This post is a deviation from my normal demeanor in both subject and language. It may upset some readers. If the language offends you, then I hope you never find your self in a similar situation. I've intentionally been ambiguous about identity and relationship. It's not my information to give away. Please respect that and do not ask. I just ask that you send your positive thoughts, prayers and love.  I've spent my whole life with a front row seat to the healthcare industry. I grew up in it. I don't talk about that much, it's important to be my own man. Here I am, apple fallen next to the tree, in my front row seat isolated and insulated like a surgeon's hand in a latex glove.

 

I write about patient experience, idiotically thinking two busted knees and an annual physical qualifies me as a real patient. That's bullshit. The smug sense of pride I feel when I walk a family to a patient's room, putting on my best customer service show for a family who's only thought is, "dear God make him wipe that smile off his face, he doesn't know what scared is," ... Who do I think I am?

 

I've watched all the medical shows, with their perverted dramatizations and absurd scripts. I know how we are supposed to react to news Some will-be-soon indie band plays us out to commercial.  That's when the lump in your throat is supposed to swell up. But the truth is when you get the call, it is nothing like TV. Music doesn't play, you aren't standing in the rain in some pensive repose. The truth is you are in some shitty place running some shitty errand. Except now that shitty place and shitty errand will always be the place where you found out someone you love very much has cancer.

 

That's when it all changes. The prophylactic glove is punctured, the front row seat exposed.

 

Today is different than yesterday. It looks the same, and smells the same but it's not the same. There is less air. We're suddenly part of those TV dramas, only there's no script for this. No one tells you how to comfort your heroes.

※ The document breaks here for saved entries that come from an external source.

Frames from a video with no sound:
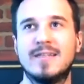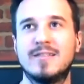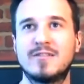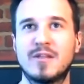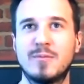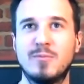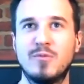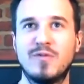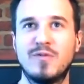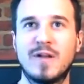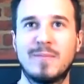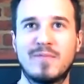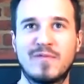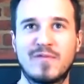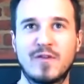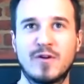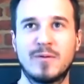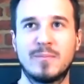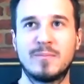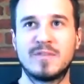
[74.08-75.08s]
they moved up
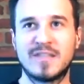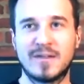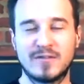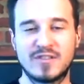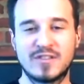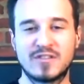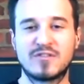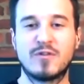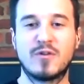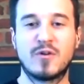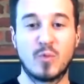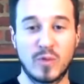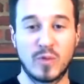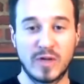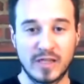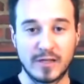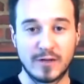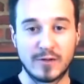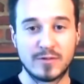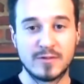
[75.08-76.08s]
from San Francisco to
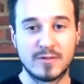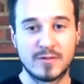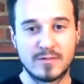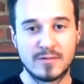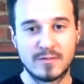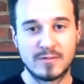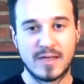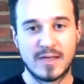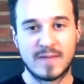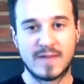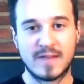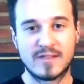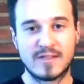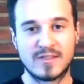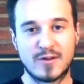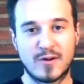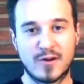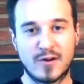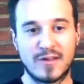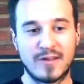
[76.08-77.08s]
Willows, and they
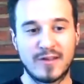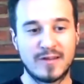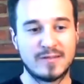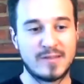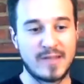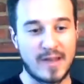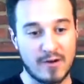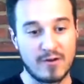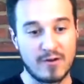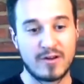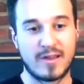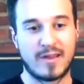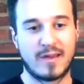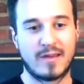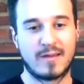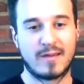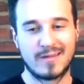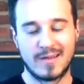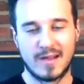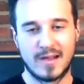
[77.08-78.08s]
started
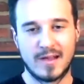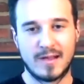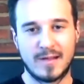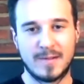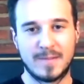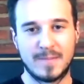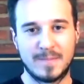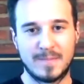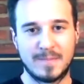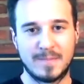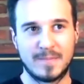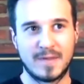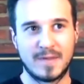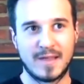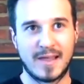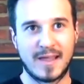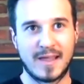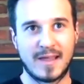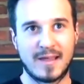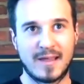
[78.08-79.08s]
dairying.
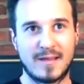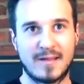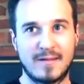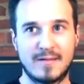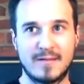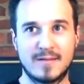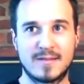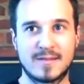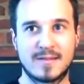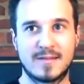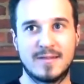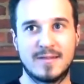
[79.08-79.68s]
And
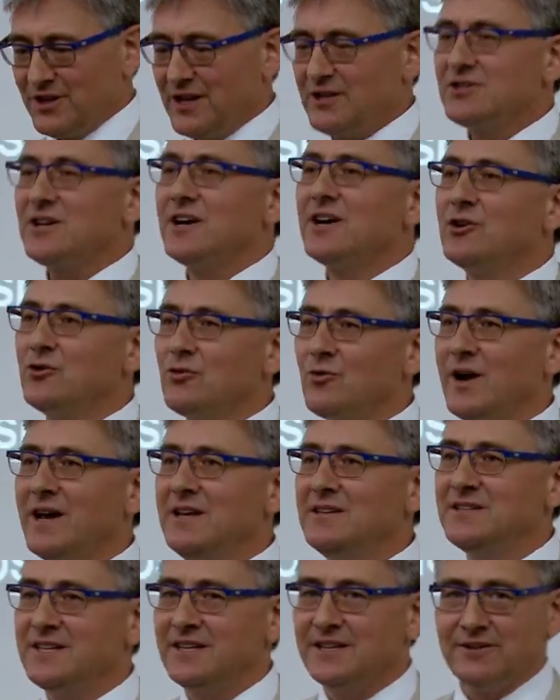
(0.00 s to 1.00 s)
There's a
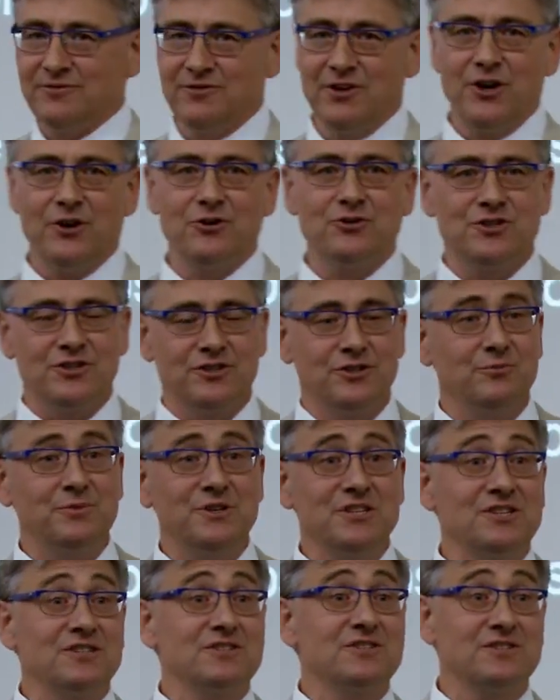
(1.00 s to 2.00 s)
great deal of the ocean that
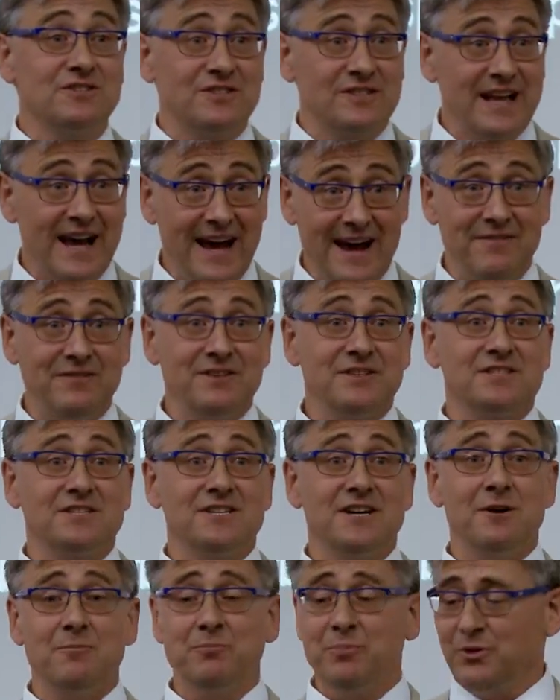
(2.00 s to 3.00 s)
we just haven't
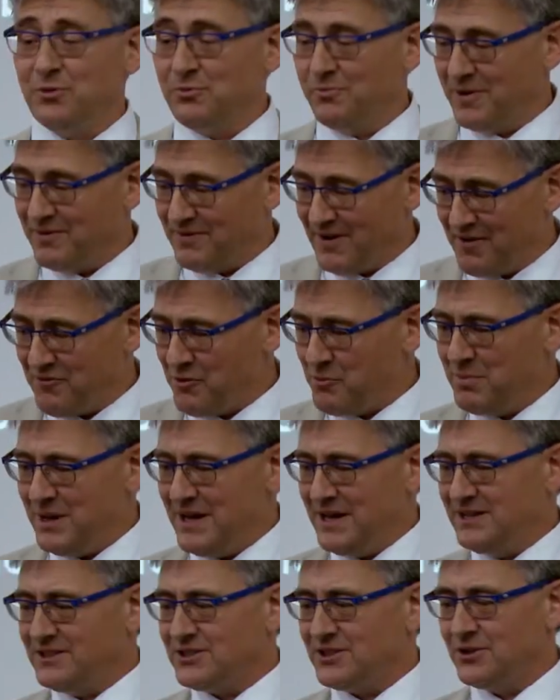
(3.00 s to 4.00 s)
sampled, we've never
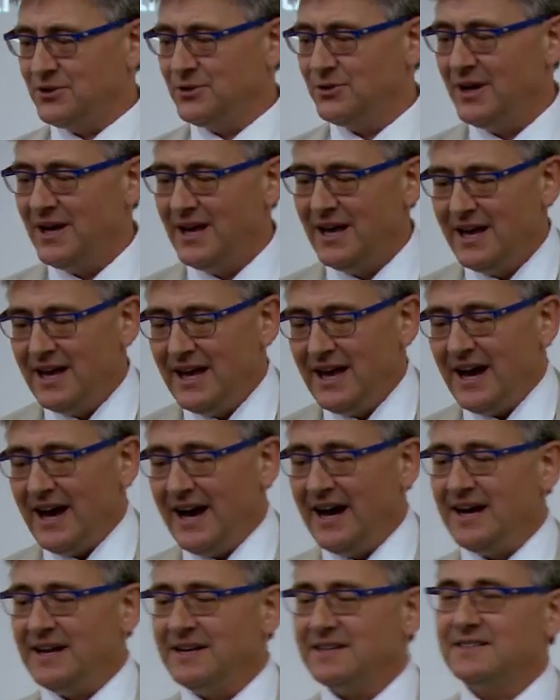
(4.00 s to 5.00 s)
been to,
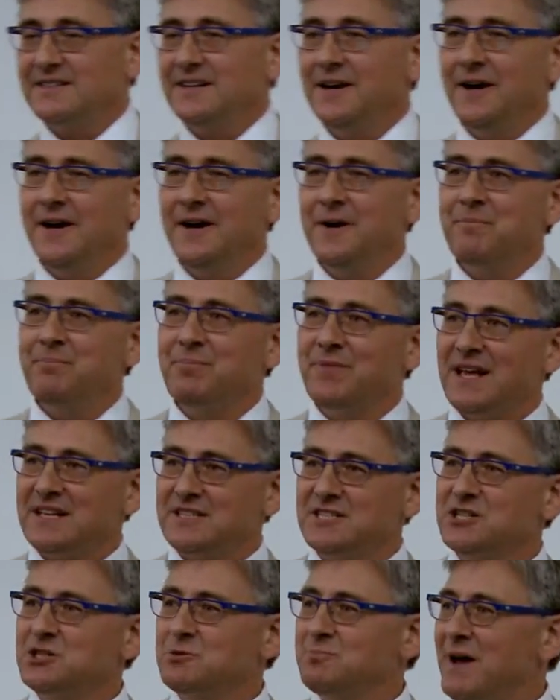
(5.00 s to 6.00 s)
and
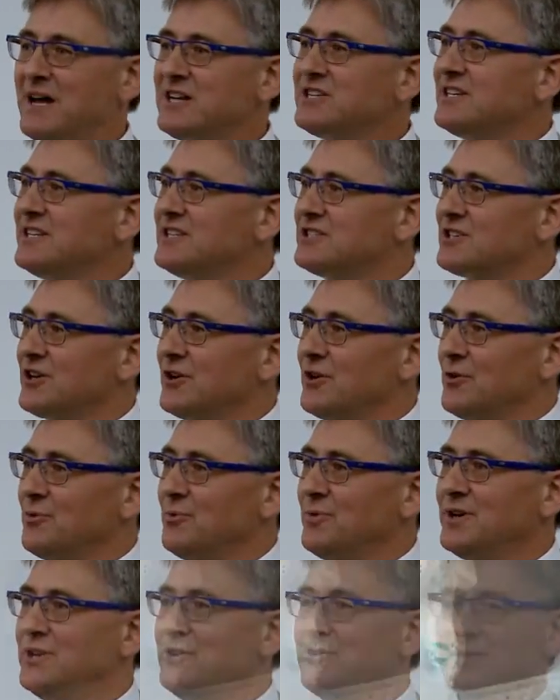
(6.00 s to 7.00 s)
that's especially so when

No one tells you what do to do with the anger.

 

The nurse, doing her best job to be best care giver she knows how to be - when she refuses to look up from her monitor to look me in the eye, I want to scream. The countless, faceless staff walking with their heads down to avoid eye contact, least they have to show me how to get somewhere, I hate them too. Where is their smug sense of customer service job well done? I hate everything about this sterile, cold, insensitive, plastic, sanitized environment. Want to hear what I think about the doctor who thinks more Latin than English is an appropriate way to update a family?

 

And yet, I'm tied to this place, all my faith is in it. I'm as emotionally invested as it gets. When I its logo on the wall, my brain retrieves my opinion, filled in my vault of prestige somewhere between NASA and the presidential seal. It's that kind of place. I need it to be.

 

I don't pick sissy heroes. This is a minor set back in an otherwise kick-ass existence. We'll win at this and that will be that. So hear the earnestly, determination and convection when I say loudly: Fuck Cancer.